For seven months I had been seeing Tom Schulz. He was a policeman who had helped me through a rough time when my fledgling business was threatened with two attempted poisonings. He had the build and appetite of a mountain man. Tom Schulz doted on Arch and me, and he made me feel safe.

But in the last few weeks, perhaps because I was trying to block out the specter of the omnipresent Jerk, Philip Miller had once again stolen into my psyche and my daydreams. Eons ago Philip and I had dated at the University of Colorado. Dated? Listen to me.

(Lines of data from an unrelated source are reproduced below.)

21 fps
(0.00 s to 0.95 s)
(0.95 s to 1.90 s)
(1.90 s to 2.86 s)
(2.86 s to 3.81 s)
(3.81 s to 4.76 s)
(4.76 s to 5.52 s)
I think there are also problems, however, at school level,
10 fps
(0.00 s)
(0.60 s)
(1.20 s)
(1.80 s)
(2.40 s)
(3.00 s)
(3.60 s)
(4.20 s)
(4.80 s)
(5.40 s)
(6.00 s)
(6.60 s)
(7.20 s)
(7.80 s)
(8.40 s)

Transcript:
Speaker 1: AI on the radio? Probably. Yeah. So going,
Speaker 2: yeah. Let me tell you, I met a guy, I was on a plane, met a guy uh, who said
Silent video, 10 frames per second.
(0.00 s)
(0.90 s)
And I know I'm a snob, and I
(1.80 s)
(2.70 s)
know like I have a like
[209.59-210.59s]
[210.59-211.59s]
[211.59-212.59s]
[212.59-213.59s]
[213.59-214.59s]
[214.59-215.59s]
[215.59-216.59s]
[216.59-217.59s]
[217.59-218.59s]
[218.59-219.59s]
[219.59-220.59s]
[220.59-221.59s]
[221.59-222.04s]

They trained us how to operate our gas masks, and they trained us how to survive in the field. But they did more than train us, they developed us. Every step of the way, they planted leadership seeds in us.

In any event, Philip was good-looking, well-off, and intelligent. He looked and dressed like a golf pro. When I talked, he listened with great intentness. Since early May we had been doing crazy things like toting backpacks bulging with exotic foods on long Saturday hikes. One Monday morning Philip had sent me ten bunches of gold Mylar balloons. No reason. Before the move, I had taken my morning cup of espresso out on the wooden deck where the balloons floated, tied to the railing, for two weeks. I would sit and watch them move languidly in the cool morning breeze. I would listen to the silky brushing sound their crinkled surfaces made when they touched. I thought, Somebody loves me.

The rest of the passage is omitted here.